杜叶寒没有再给他回复,她退出了西西弗斯,然后早早睡了,次日早上才回复说自己现在住在尚城。
这样看起来倒像是个失眠犹豫了一夜的人给出的答复,杜叶寒合上电脑,飞快地吃完早饭。她打开门准备去公司时,发现屋外的走廊上放着一个便当盒,盒子是某知名德国品牌,据说能保温十二个小时,价格当然也很贵。
盒子上粘着一张纸条,上面写着“这个便当很有营养哦”,句子后跟着一个卖萌的笑脸。
杜叶寒脑海里莫名就浮现柏裕昨日那比哭还难看的笑容,她叹了口气,最后还是硬下心肠,没有管这个便当。
等她下班回来时,便当盒已经被收走了,柏裕或许是听到了她的脚步声,在她刚准备开门的时候,他把门打开了。
“叶寒,你回来啦。”柏裕朝她笑,仿佛他们是正在同居的关系,而他一直在等着她回家。
杜叶寒一阵无言,她看着他虚弱的模样,柏裕此时的病容并不是伪装的,他的脸上有着异样的潮红,她说不出什么重话,自从之前她单方面发火过后,他一直安分守己,没怎么招惹她。
“你要是不舒服就回去休息。”杜叶寒说。
“你在关心我?”他笑得眼睛弯弯的,像两只月牙。
杜叶寒撇过脸:“不是。”她觉得自己只是容易被他的美色迷惑。
柏裕没有争辩,他转了个话题道:“我给你做了晚饭,你还没吃过吧?”
她没理会,转过身便要开门,柏裕急了,拎着食盒就朝外走,没想到一个没注意被门槛绊了一下,随着一声巨响,他整个人面朝下摔倒在地,食盒也被摔在地上,好在密封性不错,汤水没有翻出来。

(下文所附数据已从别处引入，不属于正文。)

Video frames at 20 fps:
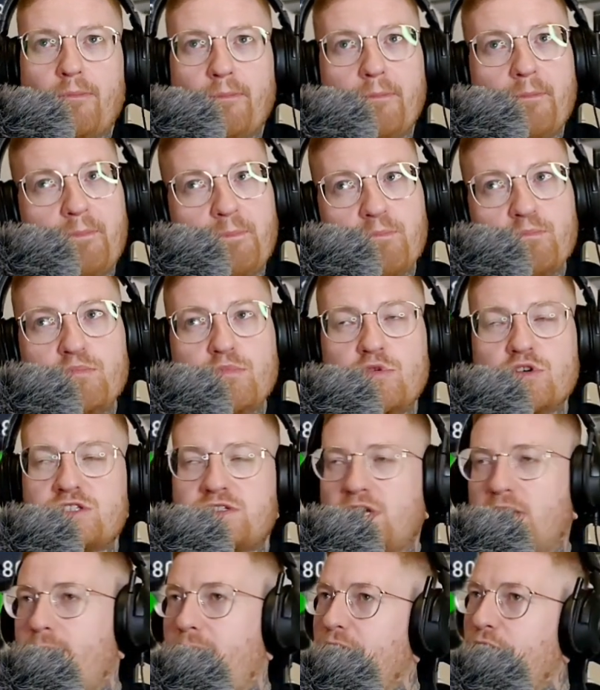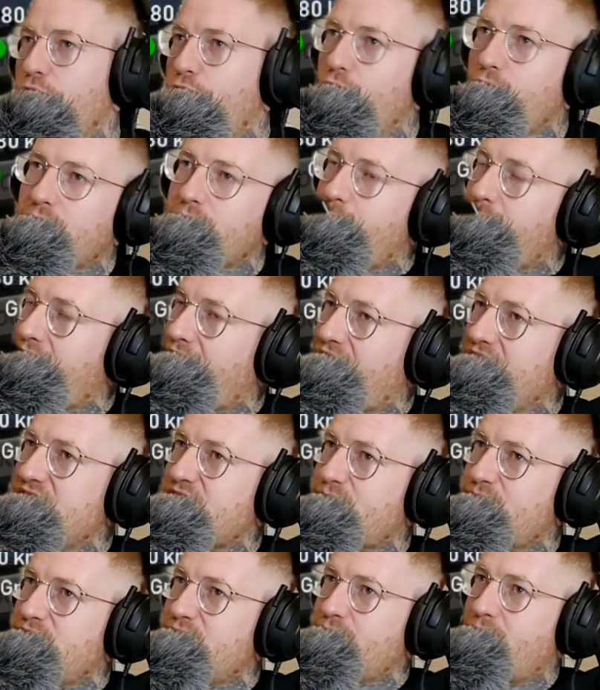muss man mal gucken.
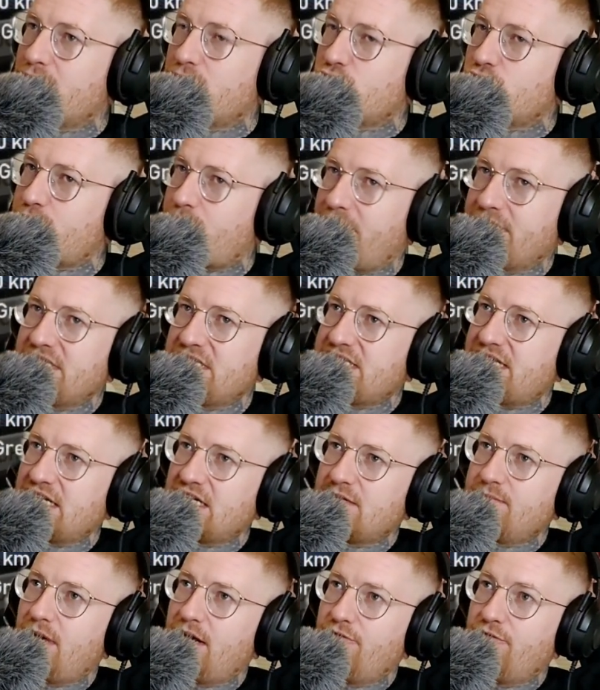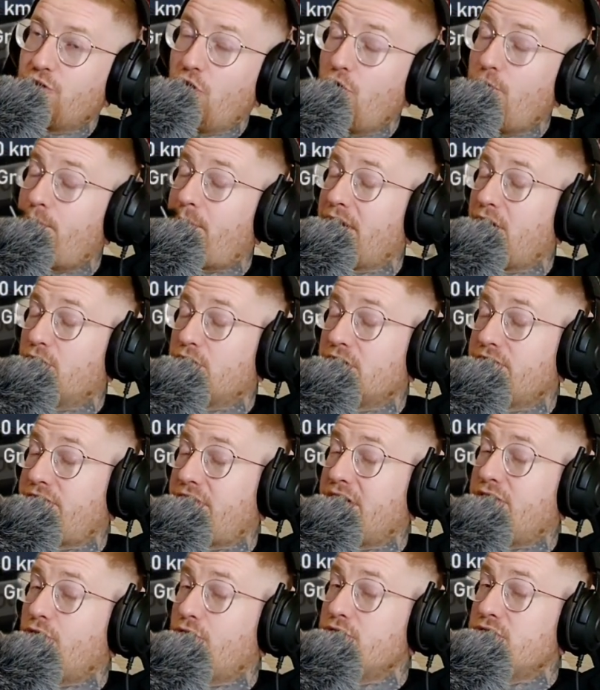Preis bin ich mal gespannt. Ich denke mal, wird auch bei
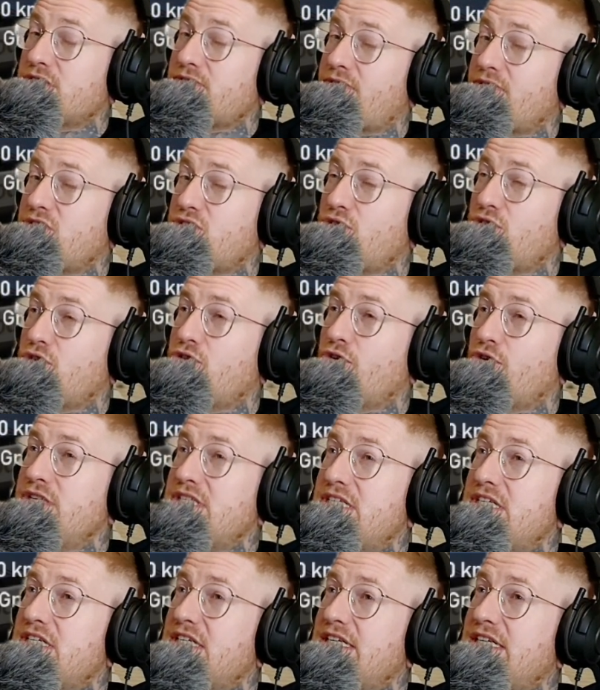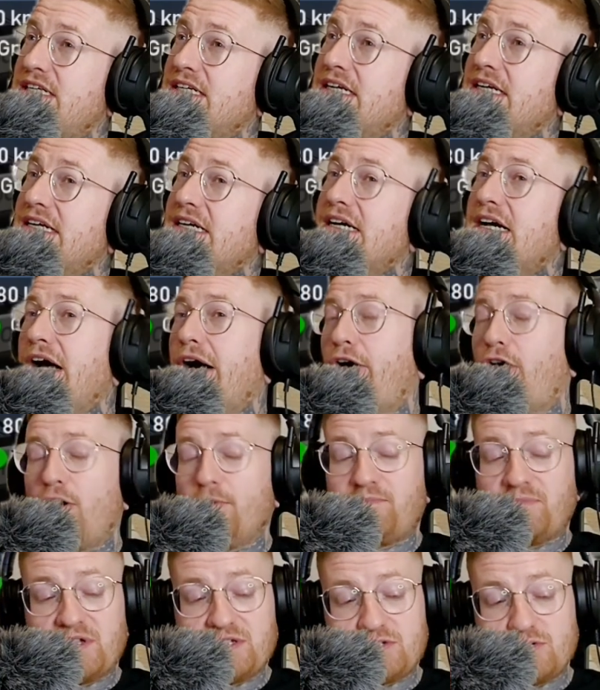ungefähr 29,99 liegen.
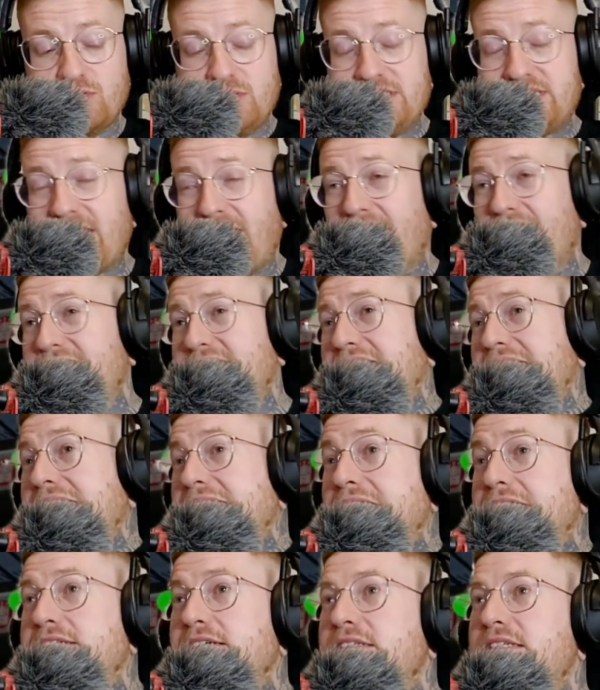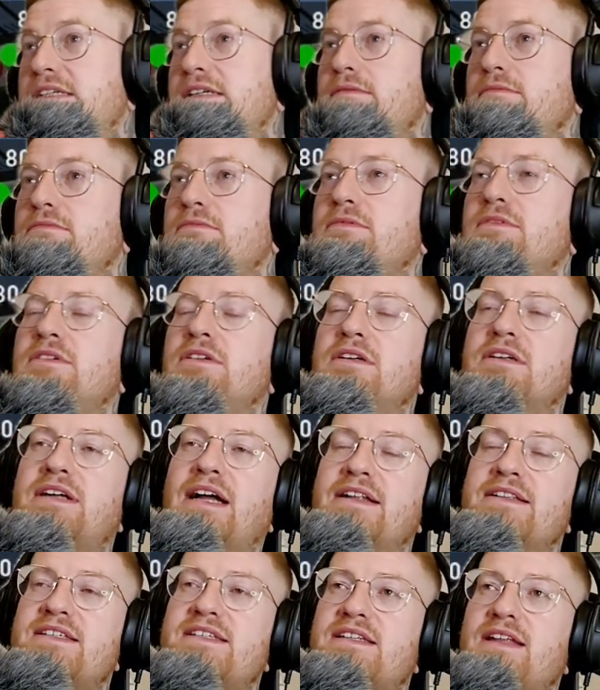Ob natürlich eine Linie dem
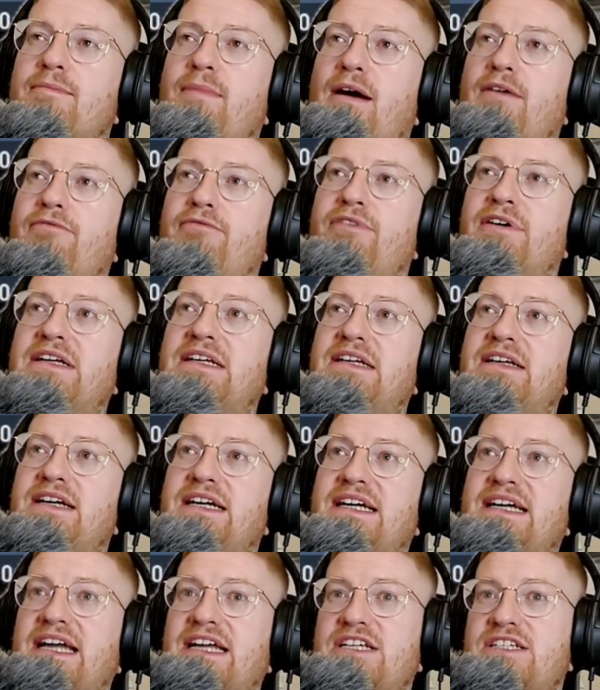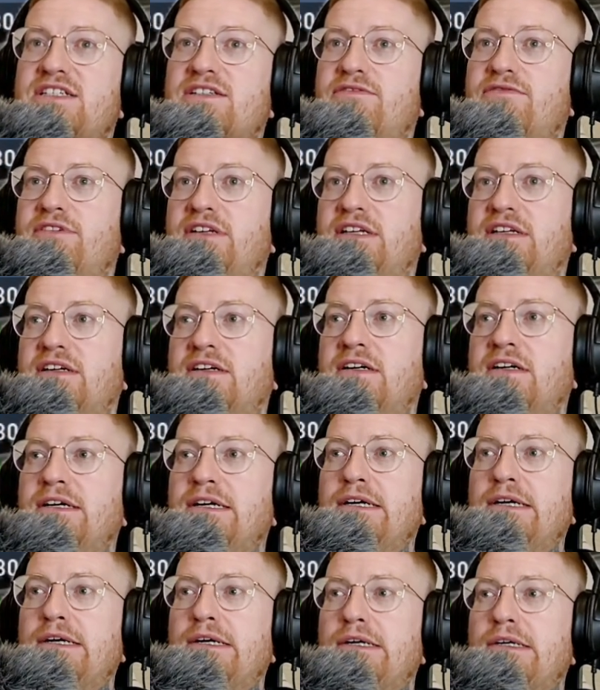Ganzen am Anfang gerecht wäre
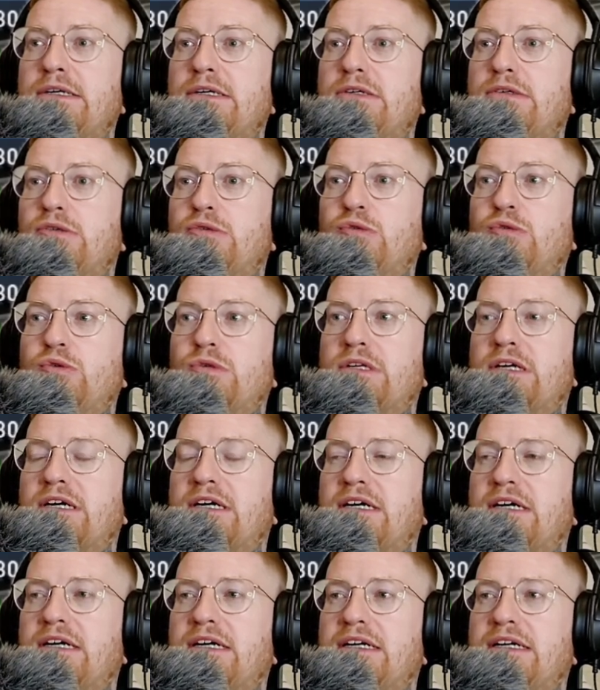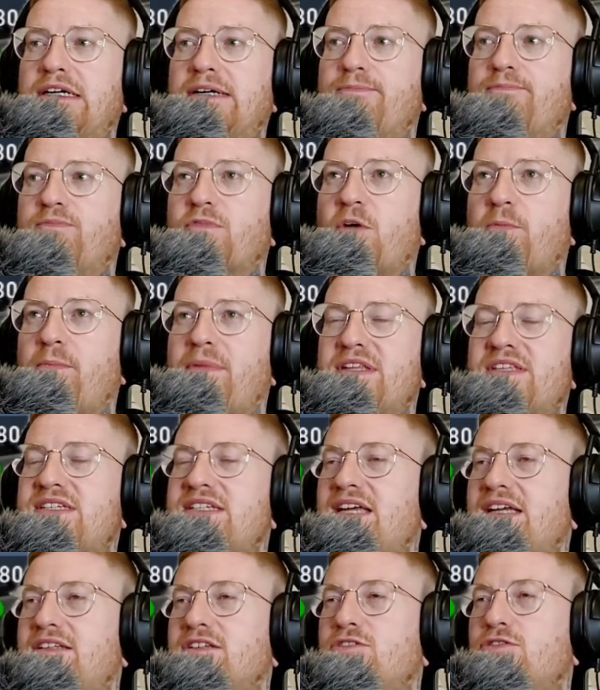oder ähm, ob man
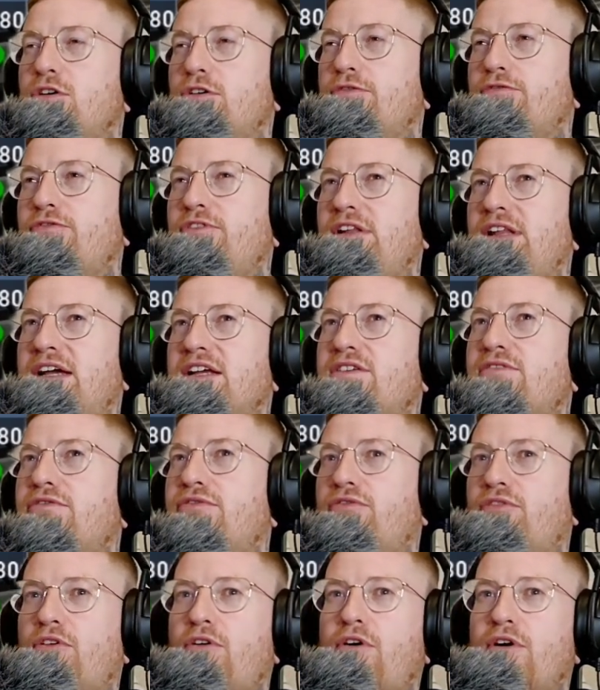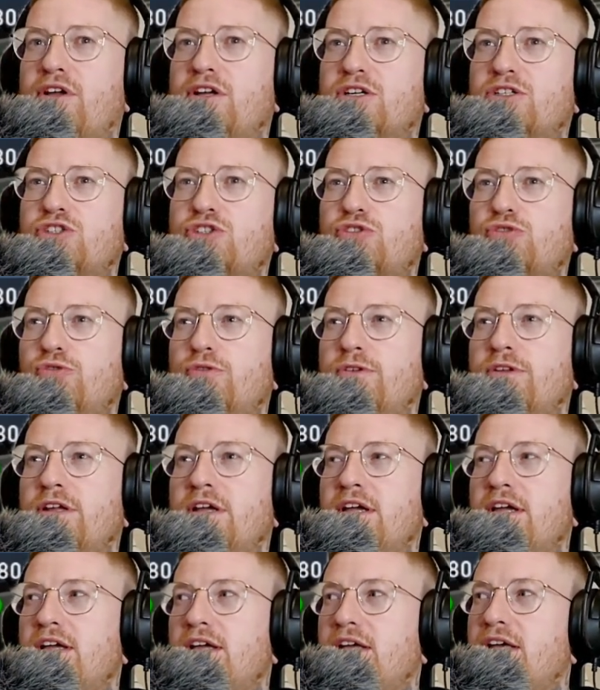sich hätte doch vielleicht vorher schon
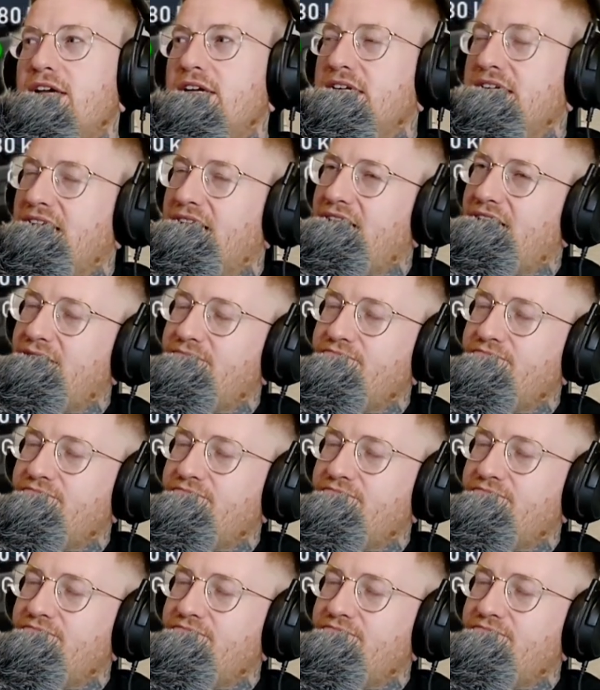ja,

杜叶寒被那动静吓了一跳,她看了一眼柏裕,柏裕趴在地上一动不动。
她已经打开了门,然而没有直接进屋,犹豫了一下还是走上前,蹲下身推了推柏裕的胳膊:“喂,你没事吧?”
柏裕没有反应,而他裸露在外的皮肤滚烫。
杜叶寒摸了摸他的额头,热得厉害,是发高烧了,杜叶寒摇了摇他:“柏裕,醒醒。”
柏裕眉头紧蹙,喉咙里发出了含糊不清的哼声,看上去难受得厉害,大概是烧迷糊了。
杜叶寒思忖自己没力气搬动他,只能打了急救电话,救护车来得很快,一刻钟左右便到了,几个男性医护人员将柏裕抬上担架,柏裕连在昏迷中也是不安的样子,似乎想挣扎,手不断乱挥,直到抓住杜叶寒的胳膊才安静下来。
面对旁人诧异的目光,杜叶寒不由有些尴尬,不过她既未解释,也没挣脱,而是一直任由他拉着抵达了医院。
在做了一些检查后,医生说身体没有其他病症,只是发烧和过度劳累,便叫来护士给柏裕打点滴。柏裕高烧到四十度,医生还是建议尽快物理降温,他们还给了杜叶寒稀释过的酒精和全新的毛巾,让她用酒精给他擦身体。
杜叶寒给柏裕母亲打了电话,说他高烧进了医院。
那个女人听完却奇异地静默了片刻,然后用充满抱歉地口吻道:“我和他爸现在在首都,今晚赶不回来。”
杜叶寒觉得太阳穴旁的青筋开始跳动:“有苏蔓的电话吗?我打电话让她来照顾。”